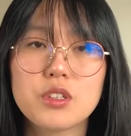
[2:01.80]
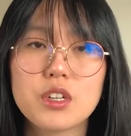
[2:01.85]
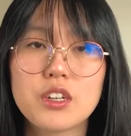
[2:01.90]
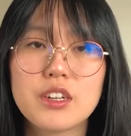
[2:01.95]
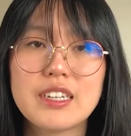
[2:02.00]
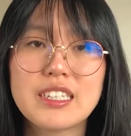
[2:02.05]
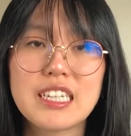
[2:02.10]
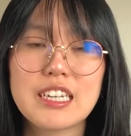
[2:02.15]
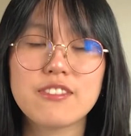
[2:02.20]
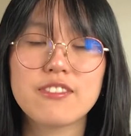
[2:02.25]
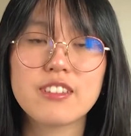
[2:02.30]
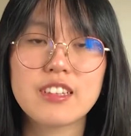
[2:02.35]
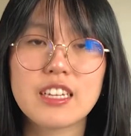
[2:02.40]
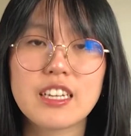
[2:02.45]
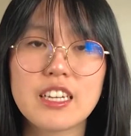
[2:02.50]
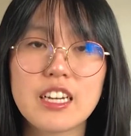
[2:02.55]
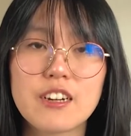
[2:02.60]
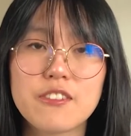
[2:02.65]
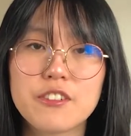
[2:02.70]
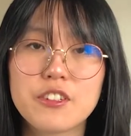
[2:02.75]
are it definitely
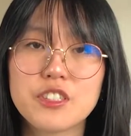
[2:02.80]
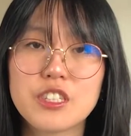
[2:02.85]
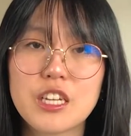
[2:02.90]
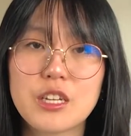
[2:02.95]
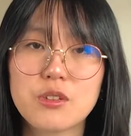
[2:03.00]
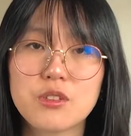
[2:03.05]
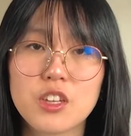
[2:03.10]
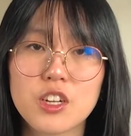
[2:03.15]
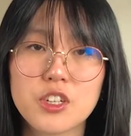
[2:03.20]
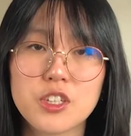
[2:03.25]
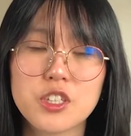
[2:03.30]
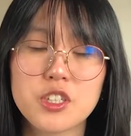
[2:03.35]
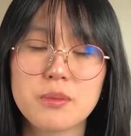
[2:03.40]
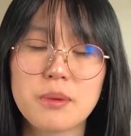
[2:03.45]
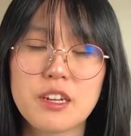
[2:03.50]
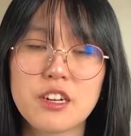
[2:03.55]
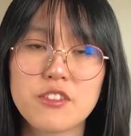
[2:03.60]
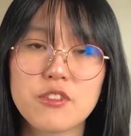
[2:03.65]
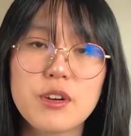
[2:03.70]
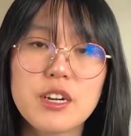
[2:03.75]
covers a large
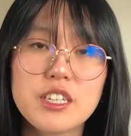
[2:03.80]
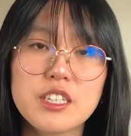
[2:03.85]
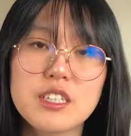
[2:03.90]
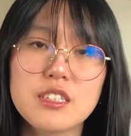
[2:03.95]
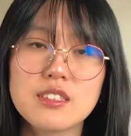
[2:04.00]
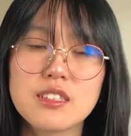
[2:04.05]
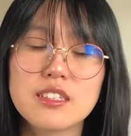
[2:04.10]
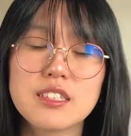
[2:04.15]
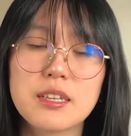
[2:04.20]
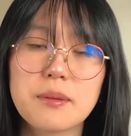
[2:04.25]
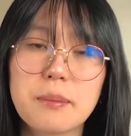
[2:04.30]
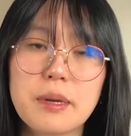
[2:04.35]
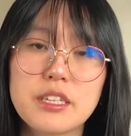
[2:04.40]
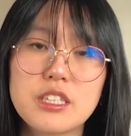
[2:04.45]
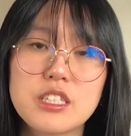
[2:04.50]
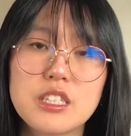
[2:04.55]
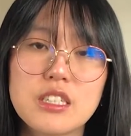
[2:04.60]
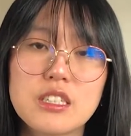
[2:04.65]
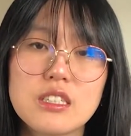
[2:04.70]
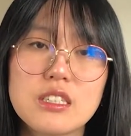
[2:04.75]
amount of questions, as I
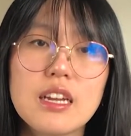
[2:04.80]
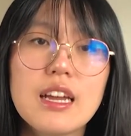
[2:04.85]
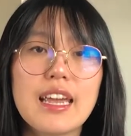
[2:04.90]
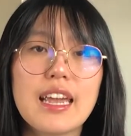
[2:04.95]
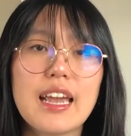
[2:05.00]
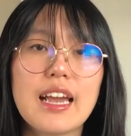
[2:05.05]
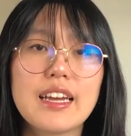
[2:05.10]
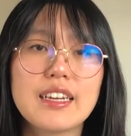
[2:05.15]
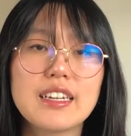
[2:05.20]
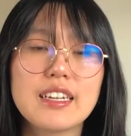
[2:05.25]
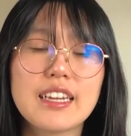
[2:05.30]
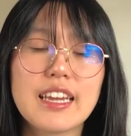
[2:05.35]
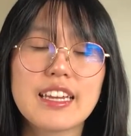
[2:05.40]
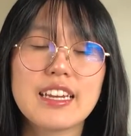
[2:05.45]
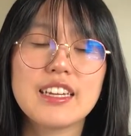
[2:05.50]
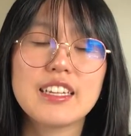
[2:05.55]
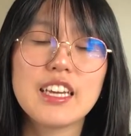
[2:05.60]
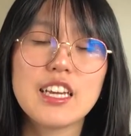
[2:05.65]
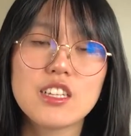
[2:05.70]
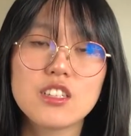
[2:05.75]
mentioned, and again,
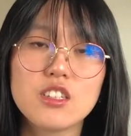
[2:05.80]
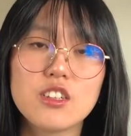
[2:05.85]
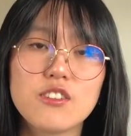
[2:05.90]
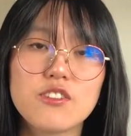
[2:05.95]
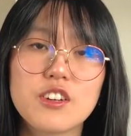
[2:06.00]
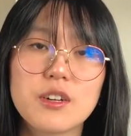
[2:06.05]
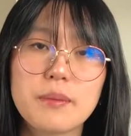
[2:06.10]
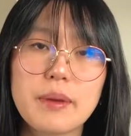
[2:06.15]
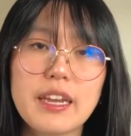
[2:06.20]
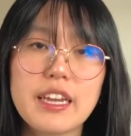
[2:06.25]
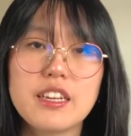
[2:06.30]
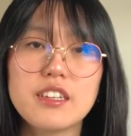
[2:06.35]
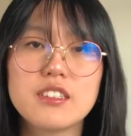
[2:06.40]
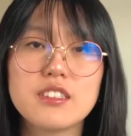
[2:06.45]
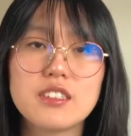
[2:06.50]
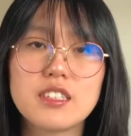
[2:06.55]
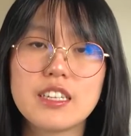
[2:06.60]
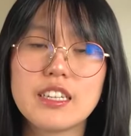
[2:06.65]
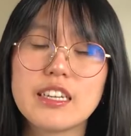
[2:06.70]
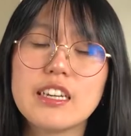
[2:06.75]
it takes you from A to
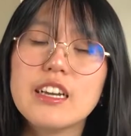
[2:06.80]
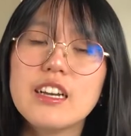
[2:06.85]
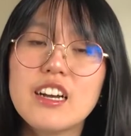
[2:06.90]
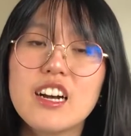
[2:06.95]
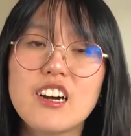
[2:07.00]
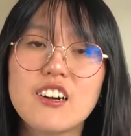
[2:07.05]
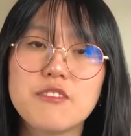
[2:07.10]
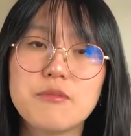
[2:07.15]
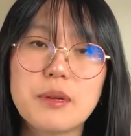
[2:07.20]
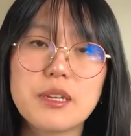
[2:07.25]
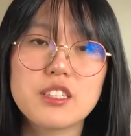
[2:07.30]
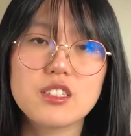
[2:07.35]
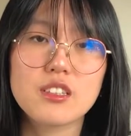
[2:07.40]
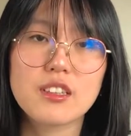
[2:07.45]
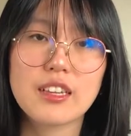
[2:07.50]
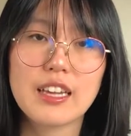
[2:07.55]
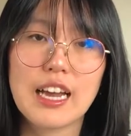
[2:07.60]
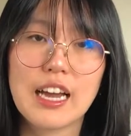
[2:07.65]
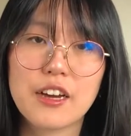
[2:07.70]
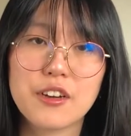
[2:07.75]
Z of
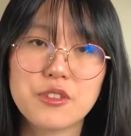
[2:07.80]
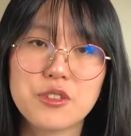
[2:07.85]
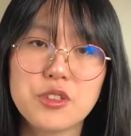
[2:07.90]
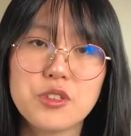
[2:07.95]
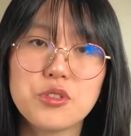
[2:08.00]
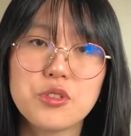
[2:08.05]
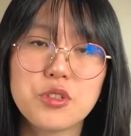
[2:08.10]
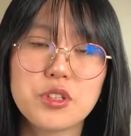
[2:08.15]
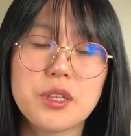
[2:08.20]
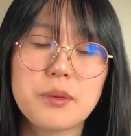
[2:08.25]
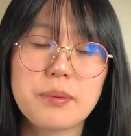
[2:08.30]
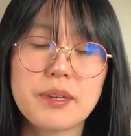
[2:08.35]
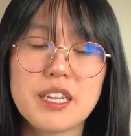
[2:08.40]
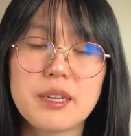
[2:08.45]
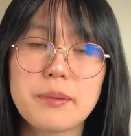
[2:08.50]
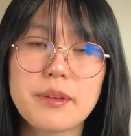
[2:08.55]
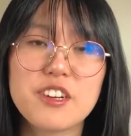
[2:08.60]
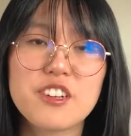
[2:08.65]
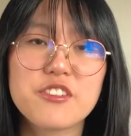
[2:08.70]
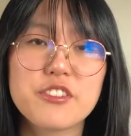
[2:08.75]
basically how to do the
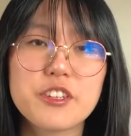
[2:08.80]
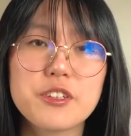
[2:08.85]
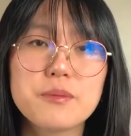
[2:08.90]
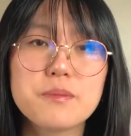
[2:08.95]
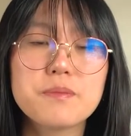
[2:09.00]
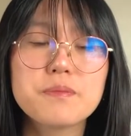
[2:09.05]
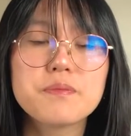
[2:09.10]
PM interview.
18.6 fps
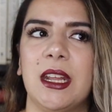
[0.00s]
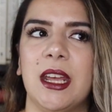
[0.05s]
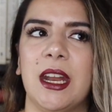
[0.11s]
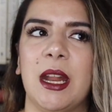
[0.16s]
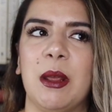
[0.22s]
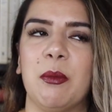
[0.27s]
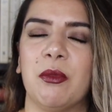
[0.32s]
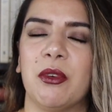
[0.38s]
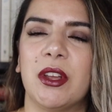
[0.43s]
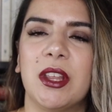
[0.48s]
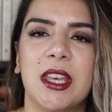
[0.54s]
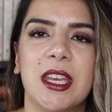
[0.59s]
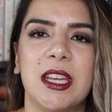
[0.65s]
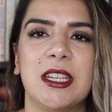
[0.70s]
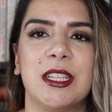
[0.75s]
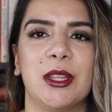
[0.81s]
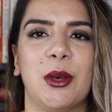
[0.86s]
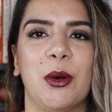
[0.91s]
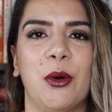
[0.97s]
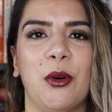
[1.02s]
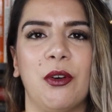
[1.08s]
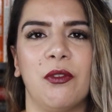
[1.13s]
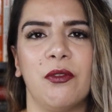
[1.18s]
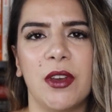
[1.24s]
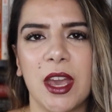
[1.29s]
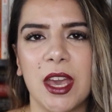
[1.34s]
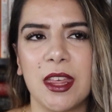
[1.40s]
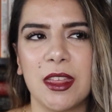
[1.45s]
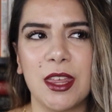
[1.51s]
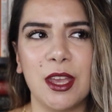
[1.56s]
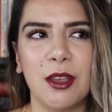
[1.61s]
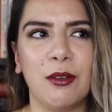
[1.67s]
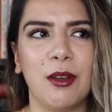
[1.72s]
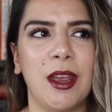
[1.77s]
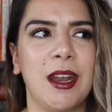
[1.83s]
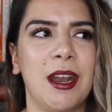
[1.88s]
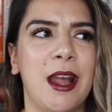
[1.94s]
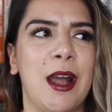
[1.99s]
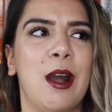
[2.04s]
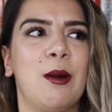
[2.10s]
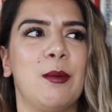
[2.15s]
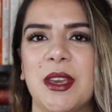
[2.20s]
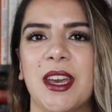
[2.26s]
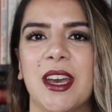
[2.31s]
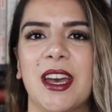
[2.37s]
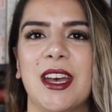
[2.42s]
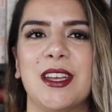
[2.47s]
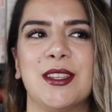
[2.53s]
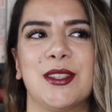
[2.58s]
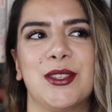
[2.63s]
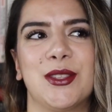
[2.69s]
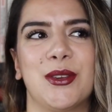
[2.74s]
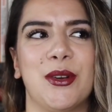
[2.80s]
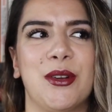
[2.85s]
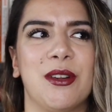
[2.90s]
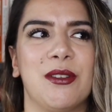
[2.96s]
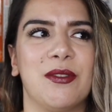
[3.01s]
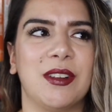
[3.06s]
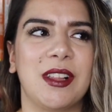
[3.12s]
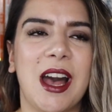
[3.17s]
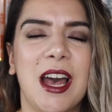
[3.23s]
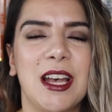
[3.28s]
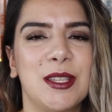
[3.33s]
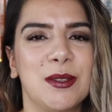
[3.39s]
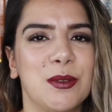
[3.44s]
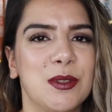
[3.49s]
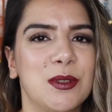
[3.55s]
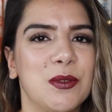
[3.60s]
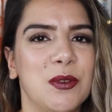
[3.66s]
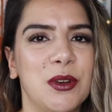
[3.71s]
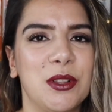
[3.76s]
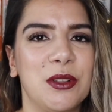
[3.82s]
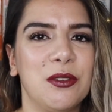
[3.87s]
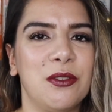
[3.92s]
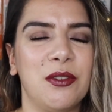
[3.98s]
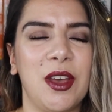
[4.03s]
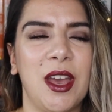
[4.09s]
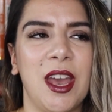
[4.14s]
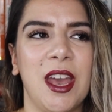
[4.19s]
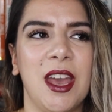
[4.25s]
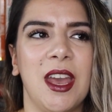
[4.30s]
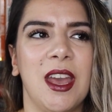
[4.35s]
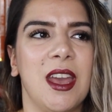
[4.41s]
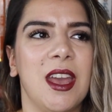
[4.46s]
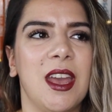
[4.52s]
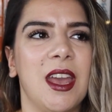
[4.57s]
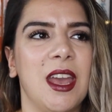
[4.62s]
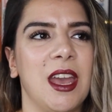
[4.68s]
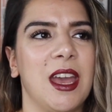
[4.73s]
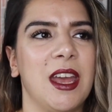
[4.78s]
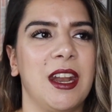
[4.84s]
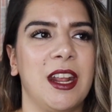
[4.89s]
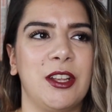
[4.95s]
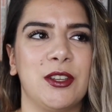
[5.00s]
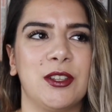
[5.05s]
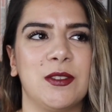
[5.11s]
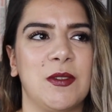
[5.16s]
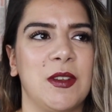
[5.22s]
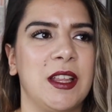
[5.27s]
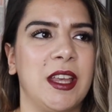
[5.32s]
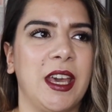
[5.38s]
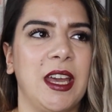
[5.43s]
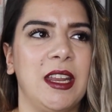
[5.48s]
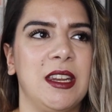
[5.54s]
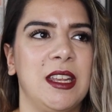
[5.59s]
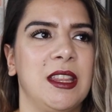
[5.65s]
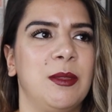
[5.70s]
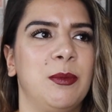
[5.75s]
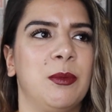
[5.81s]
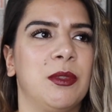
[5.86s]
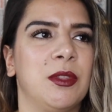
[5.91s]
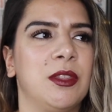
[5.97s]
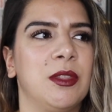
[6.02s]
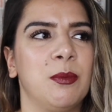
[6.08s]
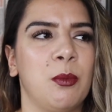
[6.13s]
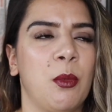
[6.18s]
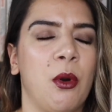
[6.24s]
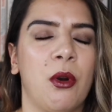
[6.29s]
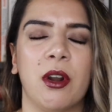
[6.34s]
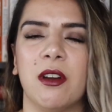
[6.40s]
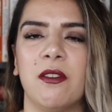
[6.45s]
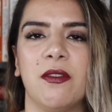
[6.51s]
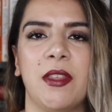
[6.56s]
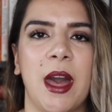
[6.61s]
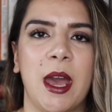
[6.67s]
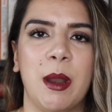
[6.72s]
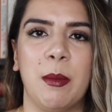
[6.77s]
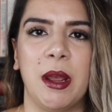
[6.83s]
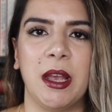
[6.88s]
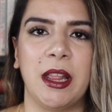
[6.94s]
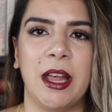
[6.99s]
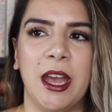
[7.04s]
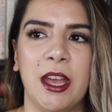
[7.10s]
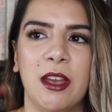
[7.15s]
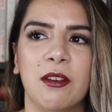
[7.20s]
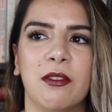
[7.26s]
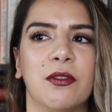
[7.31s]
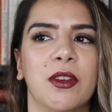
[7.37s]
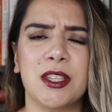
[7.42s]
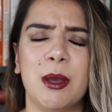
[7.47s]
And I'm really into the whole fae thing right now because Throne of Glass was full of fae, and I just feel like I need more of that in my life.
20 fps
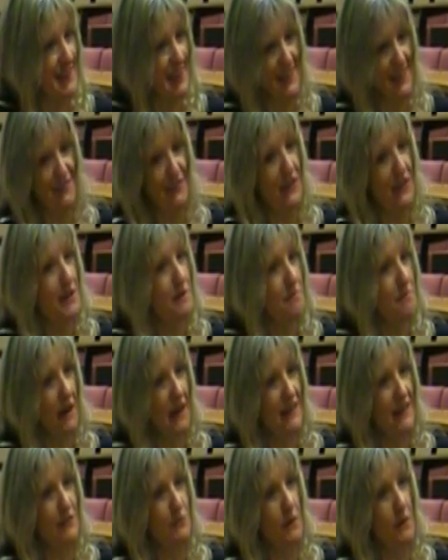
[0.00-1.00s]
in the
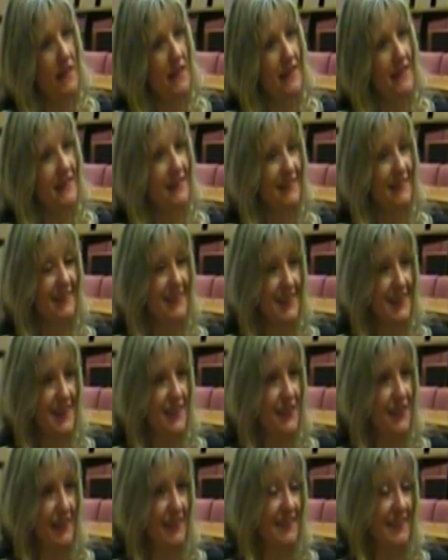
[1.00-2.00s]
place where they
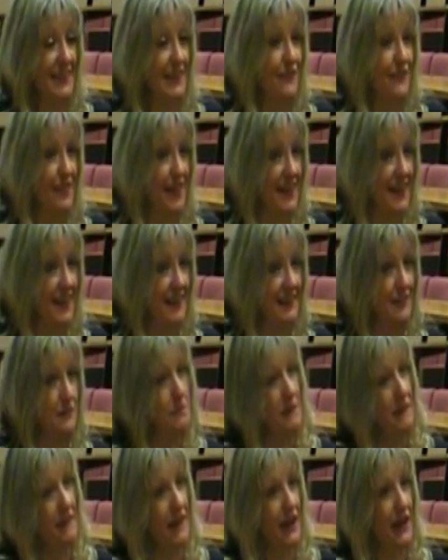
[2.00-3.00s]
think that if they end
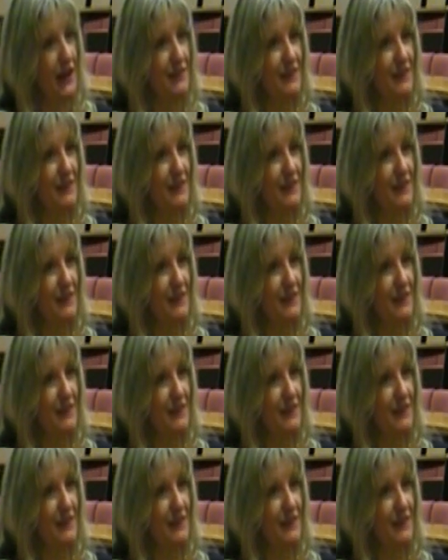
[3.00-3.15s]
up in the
++++++
Task objective: Pictures in the entries are to be skipped, and everything else repeated word for word.

Reply to the exercise:
[2:01.80]
[2:01.85]
[2:01.90]
[2:01.95]
[2:02.00]
[2:02.05]
[2:02.10]
[2:02.15]
[2:02.20]
[2:02.25]
[2:02.30]
[2:02.35]
[2:02.40]
[2:02.45]
[2:02.50]
[2:02.55]
[2:02.60]
[2:02.65]
[2:02.70]
[2:02.75]
are it definitely
[2:02.80]
[2:02.85]
[2:02.90]
[2:02.95]
[2:03.00]
[2:03.05]
[2:03.10]
[2:03.15]
[2:03.20]
[2:03.25]
[2:03.30]
[2:03.35]
[2:03.40]
[2:03.45]
[2:03.50]
[2:03.55]
[2:03.60]
[2:03.65]
[2:03.70]
[2:03.75]
covers a large
[2:03.80]
[2:03.85]
[2:03.90]
[2:03.95]
[2:04.00]
[2:04.05]
[2:04.10]
[2:04.15]
[2:04.20]
[2:04.25]
[2:04.30]
[2:04.35]
[2:04.40]
[2:04.45]
[2:04.50]
[2:04.55]
[2:04.60]
[2:04.65]
[2:04.70]
[2:04.75]
amount of questions, as I
[2:04.80]
[2:04.85]
[2:04.90]
[2:04.95]
[2:05.00]
[2:05.05]
[2:05.10]
[2:05.15]
[2:05.20]
[2:05.25]
[2:05.30]
[2:05.35]
[2:05.40]
[2:05.45]
[2:05.50]
[2:05.55]
[2:05.60]
[2:05.65]
[2:05.70]
[2:05.75]
mentioned, and again,
[2:05.80]
[2:05.85]
[2:05.90]
[2:05.95]
[2:06.00]
[2:06.05]
[2:06.10]
[2:06.15]
[2:06.20]
[2:06.25]
[2:06.30]
[2:06.35]
[2:06.40]
[2:06.45]
[2:06.50]
[2:06.55]
[2:06.60]
[2:06.65]
[2:06.70]
[2:06.75]
it takes you from A to
[2:06.80]
[2:06.85]
[2:06.90]
[2:06.95]
[2:07.00]
[2:07.05]
[2:07.10]
[2:07.15]
[2:07.20]
[2:07.25]
[2:07.30]
[2:07.35]
[2:07.40]
[2:07.45]
[2:07.50]
[2:07.55]
[2:07.60]
[2:07.65]
[2:07.70]
[2:07.75]
Z of
[2:07.80]
[2:07.85]
[2:07.90]
[2:07.95]
[2:08.00]
[2:08.05]
[2:08.10]
[2:08.15]
[2:08.20]
[2:08.25]
[2:08.30]
[2:08.35]
[2:08.40]
[2:08.45]
[2:08.50]
[2:08.55]
[2:08.60]
[2:08.65]
[2:08.70]
[2:08.75]
basically how to do the
[2:08.80]
[2:08.85]
[2:08.90]
[2:08.95]
[2:09.00]
[2:09.05]
[2:09.10]
PM interview.
18.6 fps
[0.00s]
[0.05s]
[0.11s]
[0.16s]
[0.22s]
[0.27s]
[0.32s]
[0.38s]
[0.43s]
[0.48s]
[0.54s]
[0.59s]
[0.65s]
[0.70s]
[0.75s]
[0.81s]
[0.86s]
[0.91s]
[0.97s]
[1.02s]
[1.08s]
[1.13s]
[1.18s]
[1.24s]
[1.29s]
[1.34s]
[1.40s]
[1.45s]
[1.51s]
[1.56s]
[1.61s]
[1.67s]
[1.72s]
[1.77s]
[1.83s]
[1.88s]
[1.94s]
[1.99s]
[2.04s]
[2.10s]
[2.15s]
[2.20s]
[2.26s]
[2.31s]
[2.37s]
[2.42s]
[2.47s]
[2.53s]
[2.58s]
[2.63s]
[2.69s]
[2.74s]
[2.80s]
[2.85s]
[2.90s]
[2.96s]
[3.01s]
[3.06s]
[3.12s]
[3.17s]
[3.23s]
[3.28s]
[3.33s]
[3.39s]
[3.44s]
[3.49s]
[3.55s]
[3.60s]
[3.66s]
[3.71s]
[3.76s]
[3.82s]
[3.87s]
[3.92s]
[3.98s]
[4.03s]
[4.09s]
[4.14s]
[4.19s]
[4.25s]
[4.30s]
[4.35s]
[4.41s]
[4.46s]
[4.52s]
[4.57s]
[4.62s]
[4.68s]
[4.73s]
[4.78s]
[4.84s]
[4.89s]
[4.95s]
[5.00s]
[5.05s]
[5.11s]
[5.16s]
[5.22s]
[5.27s]
[5.32s]
[5.38s]
[5.43s]
[5.48s]
[5.54s]
[5.59s]
[5.65s]
[5.70s]
[5.75s]
[5.81s]
[5.86s]
[5.91s]
[5.97s]
[6.02s]
[6.08s]
[6.13s]
[6.18s]
[6.24s]
[6.29s]
[6.34s]
[6.40s]
[6.45s]
[6.51s]
[6.56s]
[6.61s]
[6.67s]
[6.72s]
[6.77s]
[6.83s]
[6.88s]
[6.94s]
[6.99s]
[7.04s]
[7.10s]
[7.15s]
[7.20s]
[7.26s]
[7.31s]
[7.37s]
[7.42s]
[7.47s]
And I'm really into the whole fae thing right now because Throne of Glass was full of fae, and I just feel like I need more of that in my life.
20 fps
[0.00-1.00s]
in the
[1.00-2.00s]
place where they
[2.00-3.00s]
think that if they end
[3.00-3.15s]
up in the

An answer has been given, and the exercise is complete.